**Exercise description:** An exact transcription of all the data is required; the pictures are to be left out.

(Records begins)

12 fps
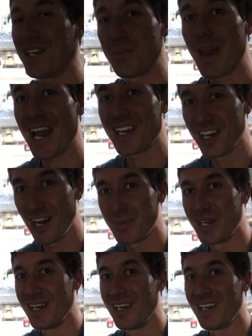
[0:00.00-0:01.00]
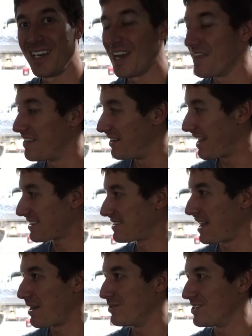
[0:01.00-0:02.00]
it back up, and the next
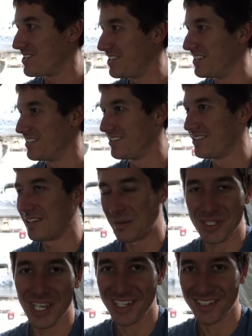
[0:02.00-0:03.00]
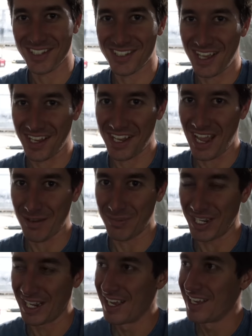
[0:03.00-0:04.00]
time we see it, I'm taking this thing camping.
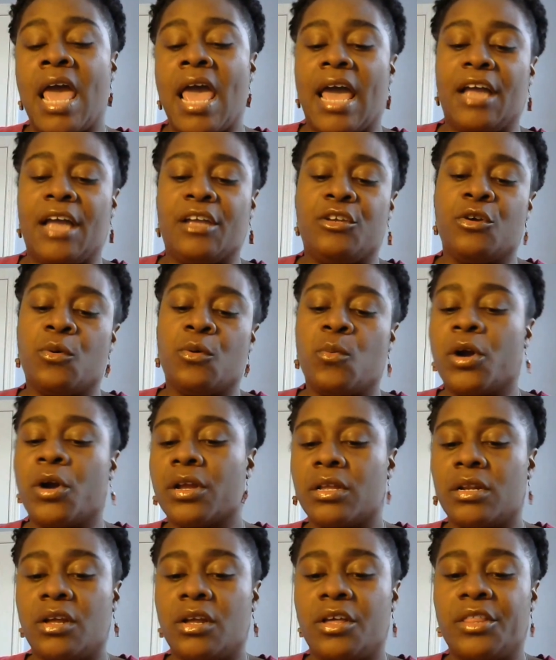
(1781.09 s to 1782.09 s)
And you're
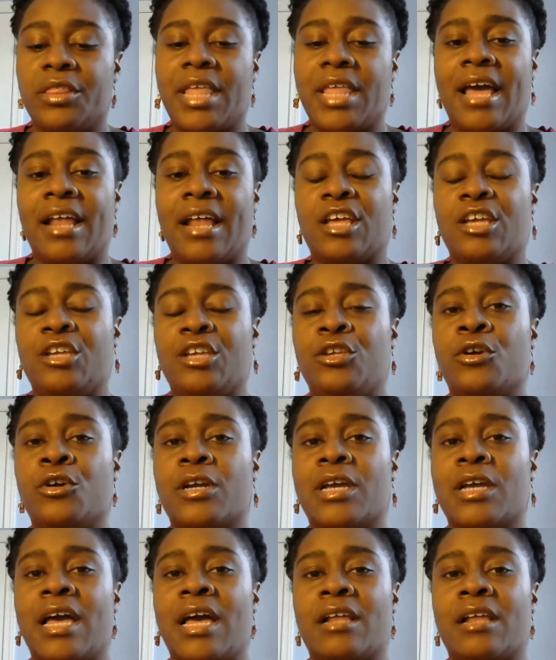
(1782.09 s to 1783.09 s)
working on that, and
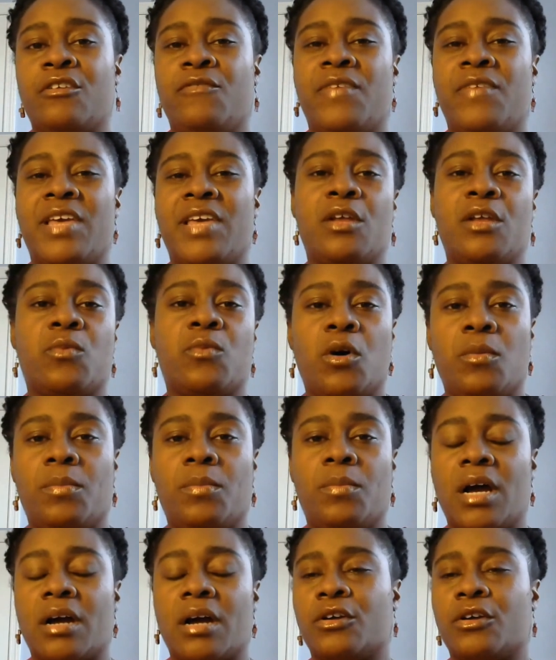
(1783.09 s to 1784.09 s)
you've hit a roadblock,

(Records ends)

**Problem solution:**
12 fps
[0:00.00-0:01.00]
[0:01.00-0:02.00]
it back up, and the next
[0:02.00-0:03.00]
[0:03.00-0:04.00]
time we see it, I'm taking this thing camping.
(1781.09 s to 1782.09 s)
And you're
(1782.09 s to 1783.09 s)
working on that, and
(1783.09 s to 1784.09 s)
you've hit a roadblock,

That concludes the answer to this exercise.